%%
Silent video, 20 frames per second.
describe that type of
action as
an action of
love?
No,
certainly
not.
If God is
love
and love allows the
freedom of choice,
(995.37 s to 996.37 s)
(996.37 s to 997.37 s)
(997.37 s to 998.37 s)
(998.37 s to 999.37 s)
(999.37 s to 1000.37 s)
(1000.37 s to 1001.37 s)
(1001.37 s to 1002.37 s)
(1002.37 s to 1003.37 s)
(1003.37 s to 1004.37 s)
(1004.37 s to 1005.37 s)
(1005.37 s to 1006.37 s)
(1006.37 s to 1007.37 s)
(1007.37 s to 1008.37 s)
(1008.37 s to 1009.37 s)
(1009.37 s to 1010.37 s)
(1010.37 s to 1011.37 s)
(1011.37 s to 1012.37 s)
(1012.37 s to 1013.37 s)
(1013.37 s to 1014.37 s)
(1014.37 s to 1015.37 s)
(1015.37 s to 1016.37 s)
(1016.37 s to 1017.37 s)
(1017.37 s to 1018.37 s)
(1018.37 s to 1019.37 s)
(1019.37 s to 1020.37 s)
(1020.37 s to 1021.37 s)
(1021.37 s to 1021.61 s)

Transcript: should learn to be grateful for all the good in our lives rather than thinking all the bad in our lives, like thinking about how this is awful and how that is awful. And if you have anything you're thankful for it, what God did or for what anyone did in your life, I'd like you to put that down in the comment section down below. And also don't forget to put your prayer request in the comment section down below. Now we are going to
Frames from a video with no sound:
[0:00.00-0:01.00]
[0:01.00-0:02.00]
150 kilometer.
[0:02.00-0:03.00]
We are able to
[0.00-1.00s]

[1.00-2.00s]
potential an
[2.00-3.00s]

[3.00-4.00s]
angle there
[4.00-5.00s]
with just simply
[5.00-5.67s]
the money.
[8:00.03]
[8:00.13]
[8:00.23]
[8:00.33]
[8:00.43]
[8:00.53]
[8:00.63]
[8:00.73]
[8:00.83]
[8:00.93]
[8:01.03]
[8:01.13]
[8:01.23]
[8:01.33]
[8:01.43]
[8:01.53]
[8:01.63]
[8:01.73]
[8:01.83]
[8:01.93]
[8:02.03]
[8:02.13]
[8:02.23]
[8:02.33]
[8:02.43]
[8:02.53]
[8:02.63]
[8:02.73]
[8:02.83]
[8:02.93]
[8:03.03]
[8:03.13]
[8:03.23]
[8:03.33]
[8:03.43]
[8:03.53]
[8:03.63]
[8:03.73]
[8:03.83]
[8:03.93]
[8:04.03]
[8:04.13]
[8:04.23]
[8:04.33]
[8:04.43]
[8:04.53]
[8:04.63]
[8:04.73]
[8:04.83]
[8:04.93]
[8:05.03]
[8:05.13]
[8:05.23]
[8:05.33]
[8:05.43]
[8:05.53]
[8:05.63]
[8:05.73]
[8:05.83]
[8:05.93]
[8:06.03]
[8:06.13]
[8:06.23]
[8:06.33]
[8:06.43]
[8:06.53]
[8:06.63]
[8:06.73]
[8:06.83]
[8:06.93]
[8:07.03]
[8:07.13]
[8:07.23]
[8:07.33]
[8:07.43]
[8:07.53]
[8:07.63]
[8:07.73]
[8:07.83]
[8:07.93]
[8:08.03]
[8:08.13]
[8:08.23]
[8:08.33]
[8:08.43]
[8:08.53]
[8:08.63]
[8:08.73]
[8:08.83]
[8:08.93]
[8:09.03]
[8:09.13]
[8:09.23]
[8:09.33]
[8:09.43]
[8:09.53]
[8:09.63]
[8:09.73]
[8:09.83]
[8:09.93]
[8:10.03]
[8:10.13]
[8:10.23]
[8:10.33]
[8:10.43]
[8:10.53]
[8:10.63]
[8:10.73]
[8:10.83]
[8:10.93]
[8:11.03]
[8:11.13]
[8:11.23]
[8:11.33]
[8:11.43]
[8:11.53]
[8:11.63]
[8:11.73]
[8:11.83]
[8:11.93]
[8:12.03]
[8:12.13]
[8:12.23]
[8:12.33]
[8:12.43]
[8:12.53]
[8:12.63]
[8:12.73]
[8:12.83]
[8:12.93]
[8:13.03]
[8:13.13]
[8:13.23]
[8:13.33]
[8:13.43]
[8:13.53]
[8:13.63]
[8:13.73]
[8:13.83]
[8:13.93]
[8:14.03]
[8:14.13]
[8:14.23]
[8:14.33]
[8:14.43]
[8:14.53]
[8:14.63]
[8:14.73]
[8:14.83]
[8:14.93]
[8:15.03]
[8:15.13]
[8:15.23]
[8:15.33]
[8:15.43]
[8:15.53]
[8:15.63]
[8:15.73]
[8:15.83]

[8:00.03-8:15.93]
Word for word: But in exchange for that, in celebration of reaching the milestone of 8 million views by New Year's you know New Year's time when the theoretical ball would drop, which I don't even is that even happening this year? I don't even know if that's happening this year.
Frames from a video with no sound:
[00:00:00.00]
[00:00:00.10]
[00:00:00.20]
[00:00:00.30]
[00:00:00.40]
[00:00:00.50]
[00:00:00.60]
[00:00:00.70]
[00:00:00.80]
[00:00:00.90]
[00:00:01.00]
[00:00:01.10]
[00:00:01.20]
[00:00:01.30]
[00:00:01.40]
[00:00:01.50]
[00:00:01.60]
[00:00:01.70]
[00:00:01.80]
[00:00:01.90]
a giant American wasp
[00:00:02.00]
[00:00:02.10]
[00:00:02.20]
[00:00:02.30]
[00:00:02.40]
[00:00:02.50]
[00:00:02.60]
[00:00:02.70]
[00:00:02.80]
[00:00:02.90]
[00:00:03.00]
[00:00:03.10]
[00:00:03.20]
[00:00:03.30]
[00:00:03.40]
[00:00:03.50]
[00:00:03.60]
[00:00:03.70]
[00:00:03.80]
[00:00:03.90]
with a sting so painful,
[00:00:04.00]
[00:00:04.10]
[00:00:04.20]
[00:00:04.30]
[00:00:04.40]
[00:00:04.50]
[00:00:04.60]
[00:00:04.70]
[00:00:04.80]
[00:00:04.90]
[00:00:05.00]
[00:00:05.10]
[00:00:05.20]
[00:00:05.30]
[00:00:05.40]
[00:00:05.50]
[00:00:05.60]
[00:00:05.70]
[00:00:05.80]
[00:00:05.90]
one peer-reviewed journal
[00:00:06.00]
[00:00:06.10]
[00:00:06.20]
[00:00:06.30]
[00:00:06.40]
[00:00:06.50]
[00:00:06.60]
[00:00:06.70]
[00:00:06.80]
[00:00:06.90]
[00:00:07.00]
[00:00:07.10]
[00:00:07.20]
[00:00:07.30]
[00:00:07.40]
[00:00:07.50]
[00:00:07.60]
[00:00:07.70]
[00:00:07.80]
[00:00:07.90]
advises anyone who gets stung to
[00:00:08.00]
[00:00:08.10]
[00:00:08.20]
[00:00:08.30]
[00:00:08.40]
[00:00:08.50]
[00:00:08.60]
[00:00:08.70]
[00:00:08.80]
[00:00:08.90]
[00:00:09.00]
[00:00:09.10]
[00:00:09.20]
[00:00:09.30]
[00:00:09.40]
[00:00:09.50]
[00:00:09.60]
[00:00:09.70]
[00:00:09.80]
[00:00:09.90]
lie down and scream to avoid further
%%
Each line above is to be repeated exactly.

Silent video, 20 frames per second.
describe that type of
action as
an action of
love?
No,
certainly
not.
If God is
love
and love allows the
freedom of choice,
(995.37 s to 996.37 s)
(996.37 s to 997.37 s)
(997.37 s to 998.37 s)
(998.37 s to 999.37 s)
(999.37 s to 1000.37 s)
(1000.37 s to 1001.37 s)
(1001.37 s to 1002.37 s)
(1002.37 s to 1003.37 s)
(1003.37 s to 1004.37 s)
(1004.37 s to 1005.37 s)
(1005.37 s to 1006.37 s)
(1006.37 s to 1007.37 s)
(1007.37 s to 1008.37 s)
(1008.37 s to 1009.37 s)
(1009.37 s to 1010.37 s)
(1010.37 s to 1011.37 s)
(1011.37 s to 1012.37 s)
(1012.37 s to 1013.37 s)
(1013.37 s to 1014.37 s)
(1014.37 s to 1015.37 s)
(1015.37 s to 1016.37 s)
(1016.37 s to 1017.37 s)
(1017.37 s to 1018.37 s)
(1018.37 s to 1019.37 s)
(1019.37 s to 1020.37 s)
(1020.37 s to 1021.37 s)
(1021.37 s to 1021.61 s)

Transcript: should learn to be grateful for all the good in our lives rather than thinking all the bad in our lives, like thinking about how this is awful and how that is awful. And if you have anything you're thankful for it, what God did or for what anyone did in your life, I'd like you to put that down in the comment section down below. And also don't forget to put your prayer request in the comment section down below. Now we are going to
Frames from a video with no sound:
[0:00.00-0:01.00]
[0:01.00-0:02.00]
150 kilometer.
[0:02.00-0:03.00]
We are able to
[0.00-1.00s]

[1.00-2.00s]
potential an
[2.00-3.00s]

[3.00-4.00s]
angle there
[4.00-5.00s]
with just simply
[5.00-5.67s]
the money.
[8:00.03]
[8:00.13]
[8:00.23]
[8:00.33]
[8:00.43]
[8:00.53]
[8:00.63]
[8:00.73]
[8:00.83]
[8:00.93]
[8:01.03]
[8:01.13]
[8:01.23]
[8:01.33]
[8:01.43]
[8:01.53]
[8:01.63]
[8:01.73]
[8:01.83]
[8:01.93]
[8:02.03]
[8:02.13]
[8:02.23]
[8:02.33]
[8:02.43]
[8:02.53]
[8:02.63]
[8:02.73]
[8:02.83]
[8:02.93]
[8:03.03]
[8:03.13]
[8:03.23]
[8:03.33]
[8:03.43]
[8:03.53]
[8:03.63]
[8:03.73]
[8:03.83]
[8:03.93]
[8:04.03]
[8:04.13]
[8:04.23]
[8:04.33]
[8:04.43]
[8:04.53]
[8:04.63]
[8:04.73]
[8:04.83]
[8:04.93]
[8:05.03]
[8:05.13]
[8:05.23]
[8:05.33]
[8:05.43]
[8:05.53]
[8:05.63]
[8:05.73]
[8:05.83]
[8:05.93]
[8:06.03]
[8:06.13]
[8:06.23]
[8:06.33]
[8:06.43]
[8:06.53]
[8:06.63]
[8:06.73]
[8:06.83]
[8:06.93]
[8:07.03]
[8:07.13]
[8:07.23]
[8:07.33]
[8:07.43]
[8:07.53]
[8:07.63]
[8:07.73]
[8:07.83]
[8:07.93]
[8:08.03]
[8:08.13]
[8:08.23]
[8:08.33]
[8:08.43]
[8:08.53]
[8:08.63]
[8:08.73]
[8:08.83]
[8:08.93]
[8:09.03]
[8:09.13]
[8:09.23]
[8:09.33]
[8:09.43]
[8:09.53]
[8:09.63]
[8:09.73]
[8:09.83]
[8:09.93]
[8:10.03]
[8:10.13]
[8:10.23]
[8:10.33]
[8:10.43]
[8:10.53]
[8:10.63]
[8:10.73]
[8:10.83]
[8:10.93]
[8:11.03]
[8:11.13]
[8:11.23]
[8:11.33]
[8:11.43]
[8:11.53]
[8:11.63]
[8:11.73]
[8:11.83]
[8:11.93]
[8:12.03]
[8:12.13]
[8:12.23]
[8:12.33]
[8:12.43]
[8:12.53]
[8:12.63]
[8:12.73]
[8:12.83]
[8:12.93]
[8:13.03]
[8:13.13]
[8:13.23]
[8:13.33]
[8:13.43]
[8:13.53]
[8:13.63]
[8:13.73]
[8:13.83]
[8:13.93]
[8:14.03]
[8:14.13]
[8:14.23]
[8:14.33]
[8:14.43]
[8:14.53]
[8:14.63]
[8:14.73]
[8:14.83]
[8:14.93]
[8:15.03]
[8:15.13]
[8:15.23]
[8:15.33]
[8:15.43]
[8:15.53]
[8:15.63]
[8:15.73]
[8:15.83]

[8:00.03-8:15.93]
Word for word: But in exchange for that, in celebration of reaching the milestone of 8 million views by New Year's you know New Year's time when the theoretical ball would drop, which I don't even is that even happening this year? I don't even know if that's happening this year.
Frames from a video with no sound:
[00:00:00.00]
[00:00:00.10]
[00:00:00.20]
[00:00:00.30]
[00:00:00.40]
[00:00:00.50]
[00:00:00.60]
[00:00:00.70]
[00:00:00.80]
[00:00:00.90]
[00:00:01.00]
[00:00:01.10]
[00:00:01.20]
[00:00:01.30]
[00:00:01.40]
[00:00:01.50]
[00:00:01.60]
[00:00:01.70]
[00:00:01.80]
[00:00:01.90]
a giant American wasp
[00:00:02.00]
[00:00:02.10]
[00:00:02.20]
[00:00:02.30]
[00:00:02.40]
[00:00:02.50]
[00:00:02.60]
[00:00:02.70]
[00:00:02.80]
[00:00:02.90]
[00:00:03.00]
[00:00:03.10]
[00:00:03.20]
[00:00:03.30]
[00:00:03.40]
[00:00:03.50]
[00:00:03.60]
[00:00:03.70]
[00:00:03.80]
[00:00:03.90]
with a sting so painful,
[00:00:04.00]
[00:00:04.10]
[00:00:04.20]
[00:00:04.30]
[00:00:04.40]
[00:00:04.50]
[00:00:04.60]
[00:00:04.70]
[00:00:04.80]
[00:00:04.90]
[00:00:05.00]
[00:00:05.10]
[00:00:05.20]
[00:00:05.30]
[00:00:05.40]
[00:00:05.50]
[00:00:05.60]
[00:00:05.70]
[00:00:05.80]
[00:00:05.90]
one peer-reviewed journal
[00:00:06.00]
[00:00:06.10]
[00:00:06.20]
[00:00:06.30]
[00:00:06.40]
[00:00:06.50]
[00:00:06.60]
[00:00:06.70]
[00:00:06.80]
[00:00:06.90]
[00:00:07.00]
[00:00:07.10]
[00:00:07.20]
[00:00:07.30]
[00:00:07.40]
[00:00:07.50]
[00:00:07.60]
[00:00:07.70]
[00:00:07.80]
[00:00:07.90]
advises anyone who gets stung to
[00:00:08.00]
[00:00:08.10]
[00:00:08.20]
[00:00:08.30]
[00:00:08.40]
[00:00:08.50]
[00:00:08.60]
[00:00:08.70]
[00:00:08.80]
[00:00:08.90]
[00:00:09.00]
[00:00:09.10]
[00:00:09.20]
[00:00:09.30]
[00:00:09.40]
[00:00:09.50]
[00:00:09.60]
[00:00:09.70]
[00:00:09.80]
[00:00:09.90]
lie down and scream to avoid further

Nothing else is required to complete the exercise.